» **DATA FOR THE TASK**:

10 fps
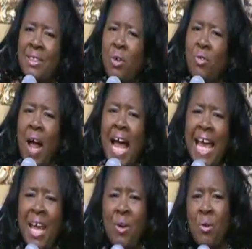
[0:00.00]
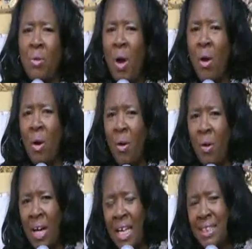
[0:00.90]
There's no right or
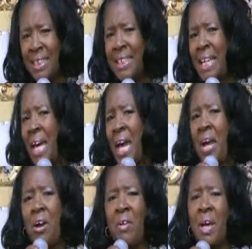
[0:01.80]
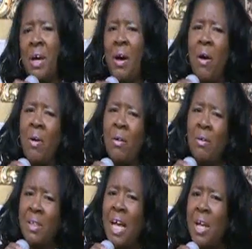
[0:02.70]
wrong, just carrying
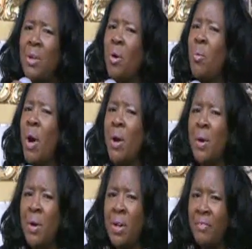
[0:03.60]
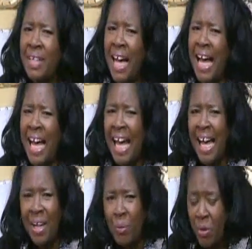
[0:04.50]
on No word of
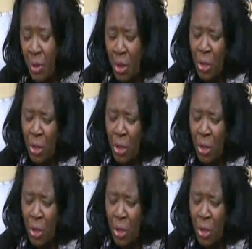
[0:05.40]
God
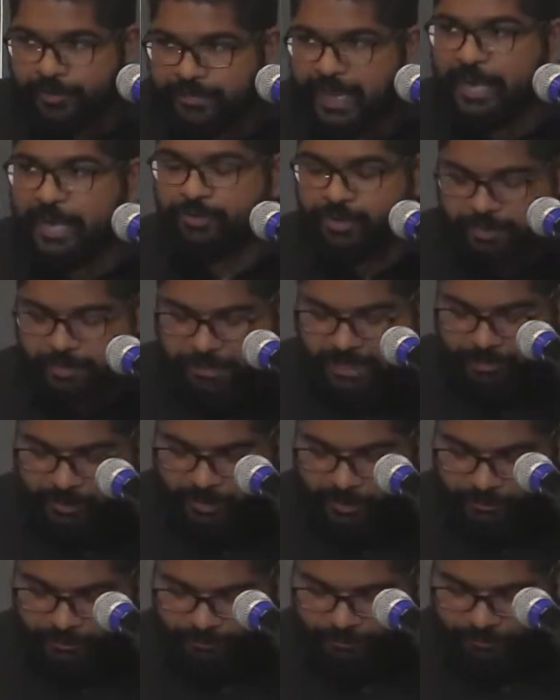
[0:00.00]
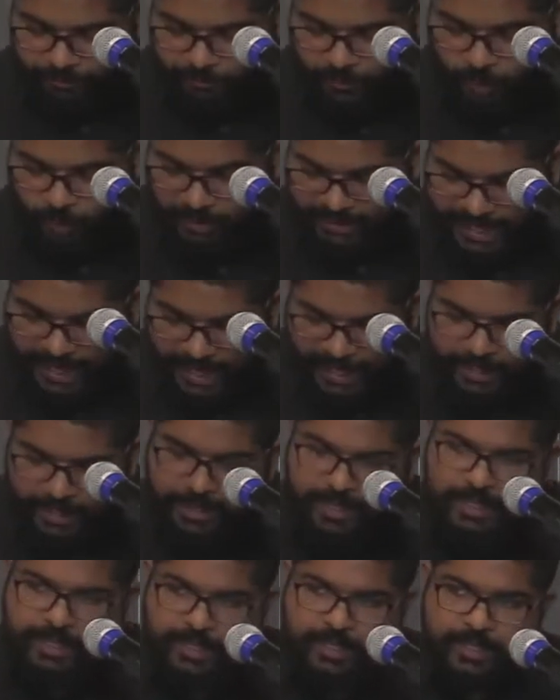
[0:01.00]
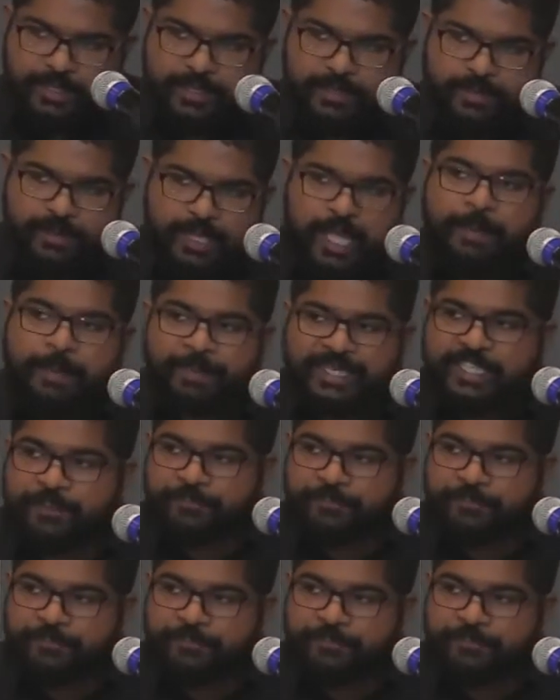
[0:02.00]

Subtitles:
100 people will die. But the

--

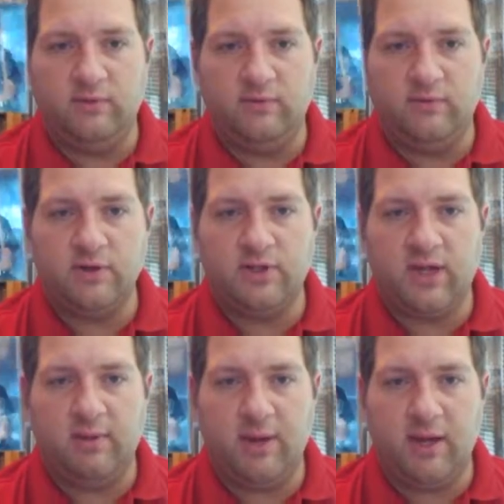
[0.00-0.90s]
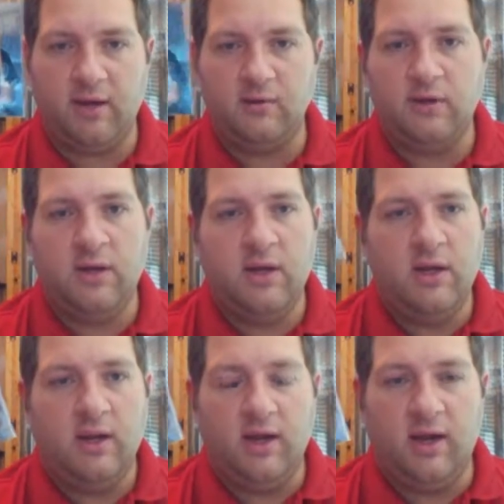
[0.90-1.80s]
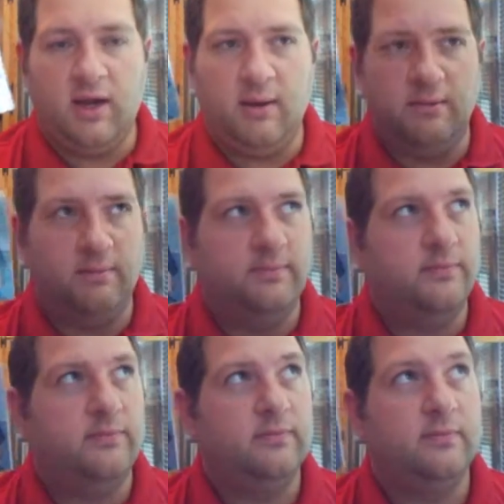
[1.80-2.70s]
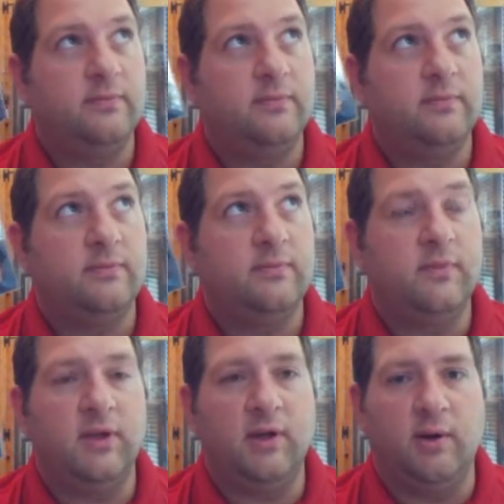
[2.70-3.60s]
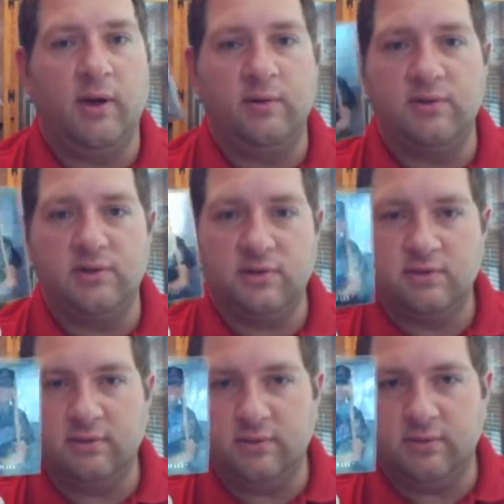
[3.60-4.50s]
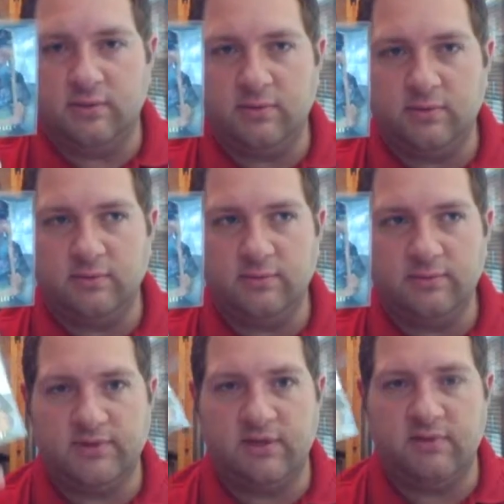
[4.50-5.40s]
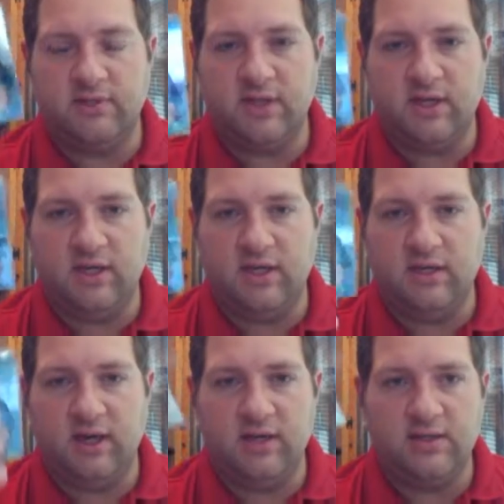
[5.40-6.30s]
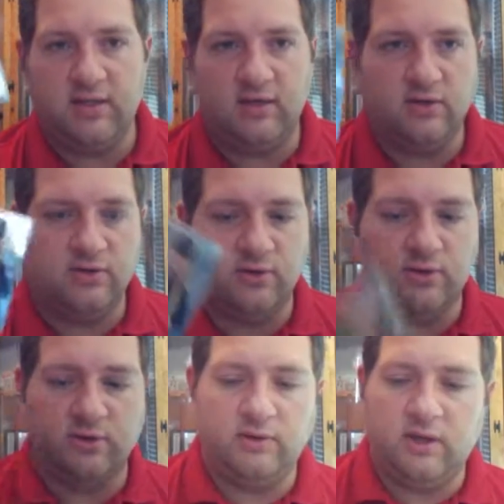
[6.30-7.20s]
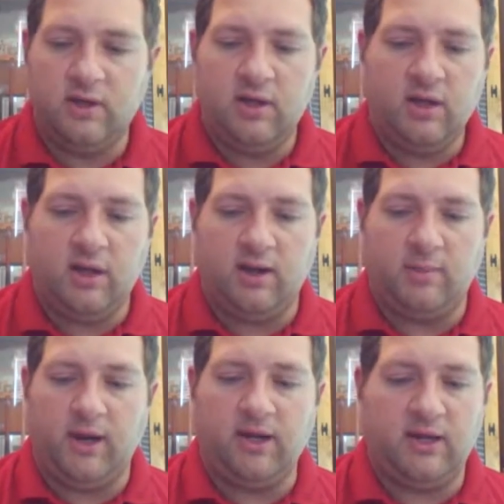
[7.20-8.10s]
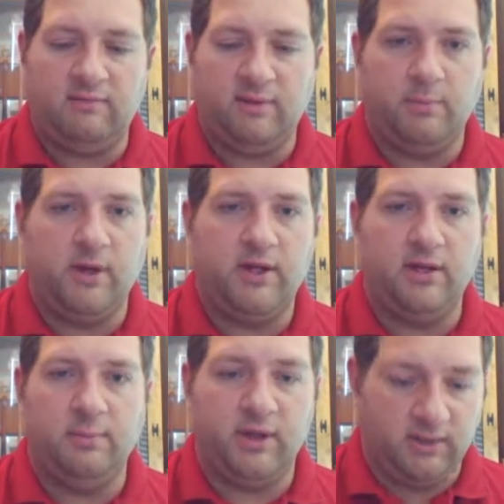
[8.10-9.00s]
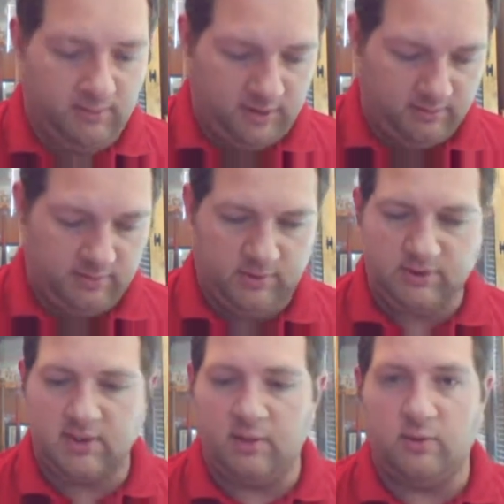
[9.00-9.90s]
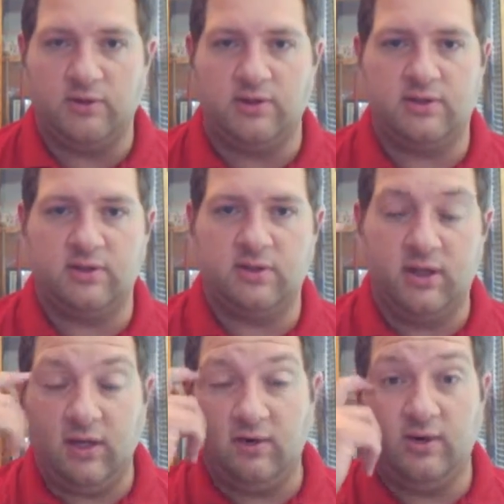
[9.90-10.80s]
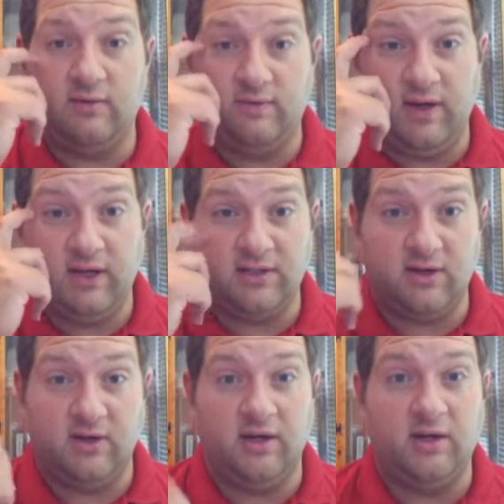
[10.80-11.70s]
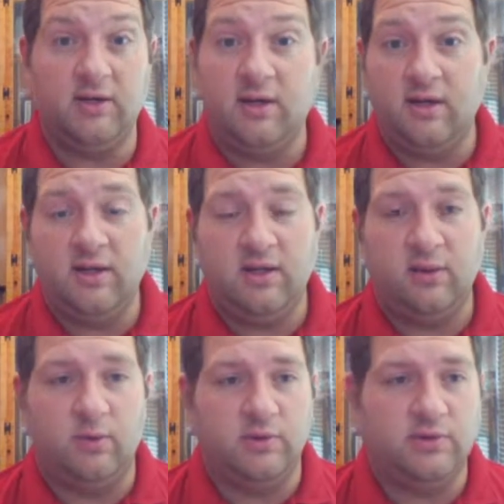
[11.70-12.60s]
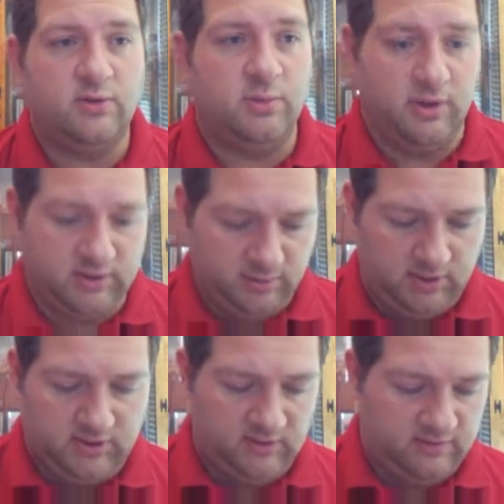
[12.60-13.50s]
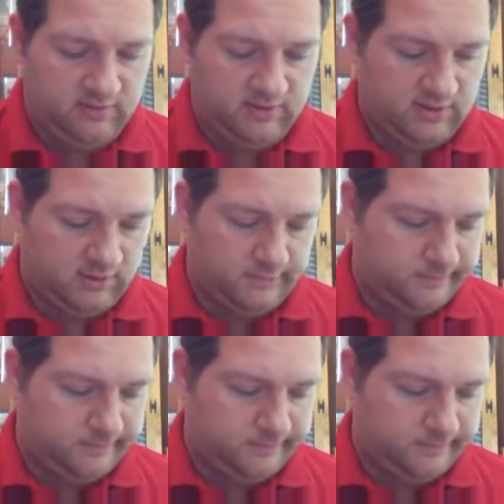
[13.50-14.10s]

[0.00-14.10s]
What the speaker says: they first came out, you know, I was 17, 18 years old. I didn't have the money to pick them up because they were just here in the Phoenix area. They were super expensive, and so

» **EXERCISE**: Lines from the one above containing "[6.30-7.20s]" down to the one containing "What the speaker" should be transcribed exactly, with both ends kept and no pictures.

» **ANSWER TO THE PROBLEM**:
[6.30-7.20s]
[7.20-8.10s]
[8.10-9.00s]
[9.00-9.90s]
[9.90-10.80s]
[10.80-11.70s]
[11.70-12.60s]
[12.60-13.50s]
[13.50-14.10s]

[0.00-14.10s]
What the speaker says: they first came out, you know, I was 17, 18 years old. I didn't have the money to pick them up because they were just here in the Phoenix area. They were super expensive, and so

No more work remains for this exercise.